CU: I noticed that the concept of “transformation” is consistent between your films. There is also a sense of mystery that pervades the film, even as the film ends. Was that a conscious aesthetic decision, and maybe why?
ZB: We usually do not make films with a conscious effort to have any consistent theme or style. Instead, we try to destroy people’s expectations. It could be because we dislike being ‘labelled’ into a certain category? Which is why we keep switching mediums and trying out new things. We believe in pushing boundaries and constantly reinventing ourselves. Maybe that’s why we subconsciously have our characters in the midst of some ‘transformation’?
As for our films’ mysterious endings, to be honest, we did not set out to make films with ‘no proper endings’. Personally, we felt the film ended in a very natural way. We remember when we first screened Contained in Singapore International Film Festival, we could sense that the audience was unsure if the film had ended or not.
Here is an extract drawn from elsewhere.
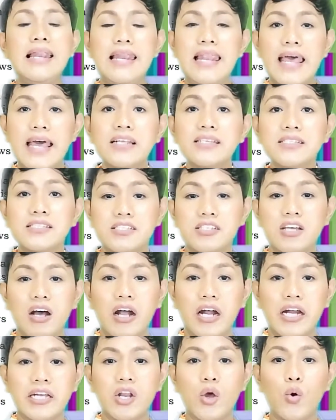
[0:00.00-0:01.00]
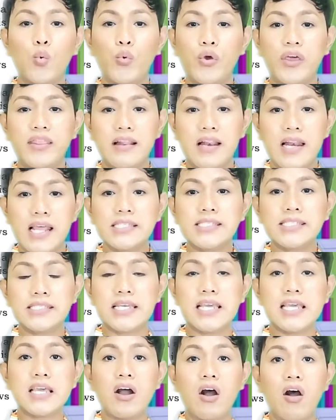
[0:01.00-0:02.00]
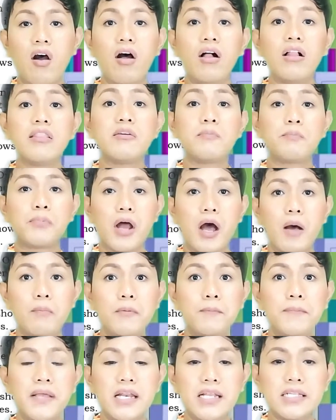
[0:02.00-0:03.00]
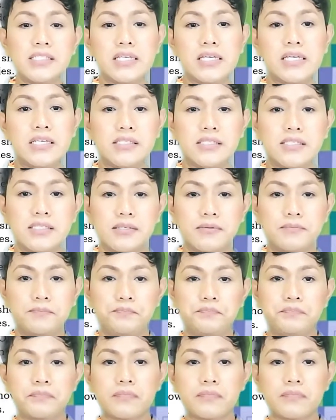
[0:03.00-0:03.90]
Let us start with listing all the probabilities.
CU: Any upcoming projects that you are currently working on?
ZB: We have a few things going on. Some are at ideation stage, some are short animation workshops for students. At the moment, we are trying to bring ‘Voices for the Myths’, a series of stop-motion animation done by students, to different public libraries. We are also creating some very short animation for Wesley Leon Aroozoo ‘s live-action documentary.
CU: Lastly, what are your hopes and dream for the future of Singapore animation?
In Singapore, we see more and more animators creating films that either aim to mimic big animation studios or recreate animation styles that has already been done before. These works tend to have a highly-polished look but no much originality. The way their stories are told also follow a conventional and safe approach as well. We are guessing that Singaporeans growing up in a pragmatic society could be a factor. Being once young ourselves, we too wanted to create animation that can help secure a job employment. However, moving forward, what Singapore animation really needs are better storytellers and creators.
Which is why what we really hope is to see more animators in Singapore who can ‘step out’ and explore the possibilities of animation. Singaporean animators need to understand that every animated piece is a chance to have his/her own voice. Animation is a malleable medium that gives the artist a chance to control the look and feel of a film. It is a young medium and there are still many ways one can use animation to tell stories. We are already seeing quite a few animators exploring and doing different kinds of animation. We hope there will be more to come!
CU: Thank you for your time! We wish you the best in all your future endeavors, creative or otherwise!
The Tigers of 142B
Harry Zhuang, Henry Zhuang
Singapore / 2015 / 11′ 10”
A young unemployed man finds himself having difficulty in communicating with his girlfriend. As he struggles to cope with his fragile state of mind, a series of mysterious killings unsettles the residents of Block 142B. Some claimed to have seen a tiger roaming at the estate. Adapted from Dave Chua’s short story ‘The Tiger of 142B’ from the book ‘The Beating and Other Stories’.
Harry Zhuang, Henry Zhuang
A flower, a man and an island. A man sets up his containment in an isolated island with his beloved flower.